• **Extracted records**:

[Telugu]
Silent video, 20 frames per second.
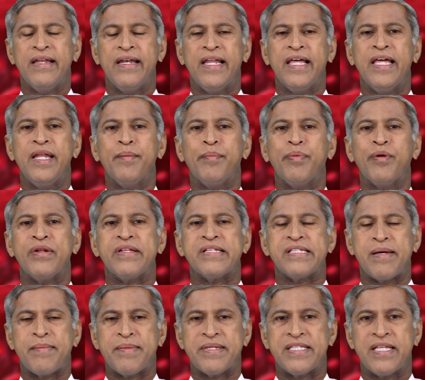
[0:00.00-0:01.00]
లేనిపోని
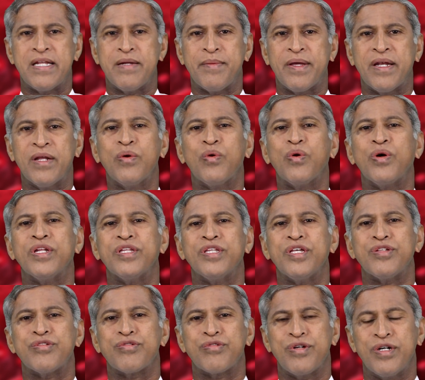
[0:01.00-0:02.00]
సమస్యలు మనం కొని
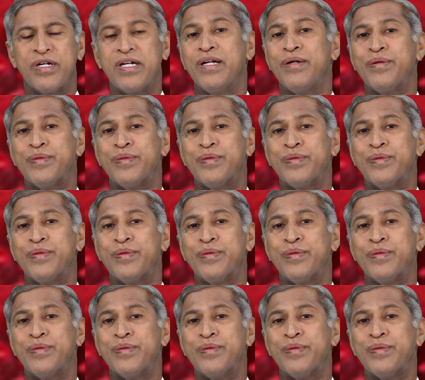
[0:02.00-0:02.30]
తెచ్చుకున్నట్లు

...

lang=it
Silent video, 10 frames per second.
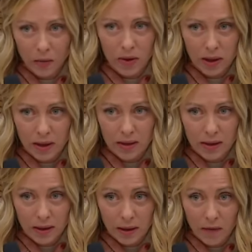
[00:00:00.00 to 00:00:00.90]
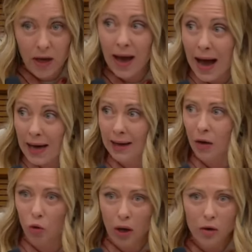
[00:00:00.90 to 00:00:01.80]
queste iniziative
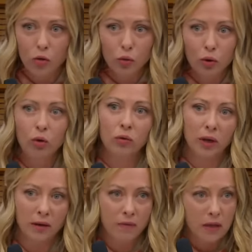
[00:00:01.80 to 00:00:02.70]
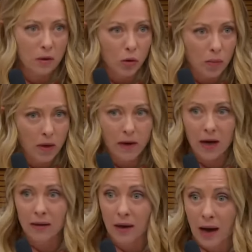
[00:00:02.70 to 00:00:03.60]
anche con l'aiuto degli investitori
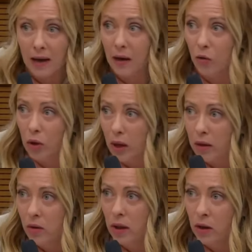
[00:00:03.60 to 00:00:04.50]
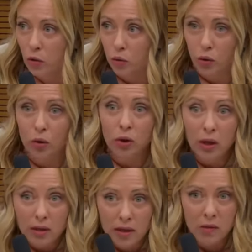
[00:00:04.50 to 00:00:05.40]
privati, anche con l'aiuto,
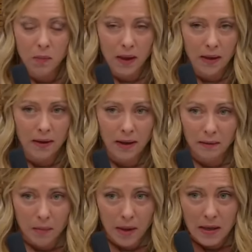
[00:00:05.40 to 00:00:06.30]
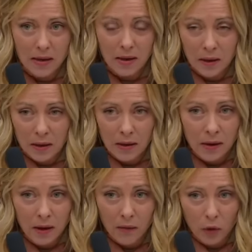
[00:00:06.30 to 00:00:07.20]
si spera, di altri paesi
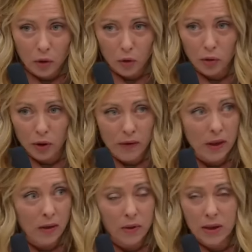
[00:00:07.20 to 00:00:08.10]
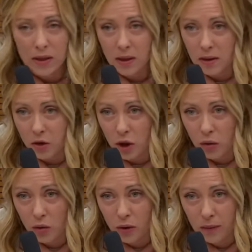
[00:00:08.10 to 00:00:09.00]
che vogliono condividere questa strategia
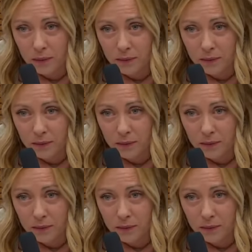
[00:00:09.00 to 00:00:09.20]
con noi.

• **Exercise instructions**: Find the word "second" in the material, then list each line that holds it.

• **Written reply**:
Silent video, 20 frames per second.
Silent video, 10 frames per second.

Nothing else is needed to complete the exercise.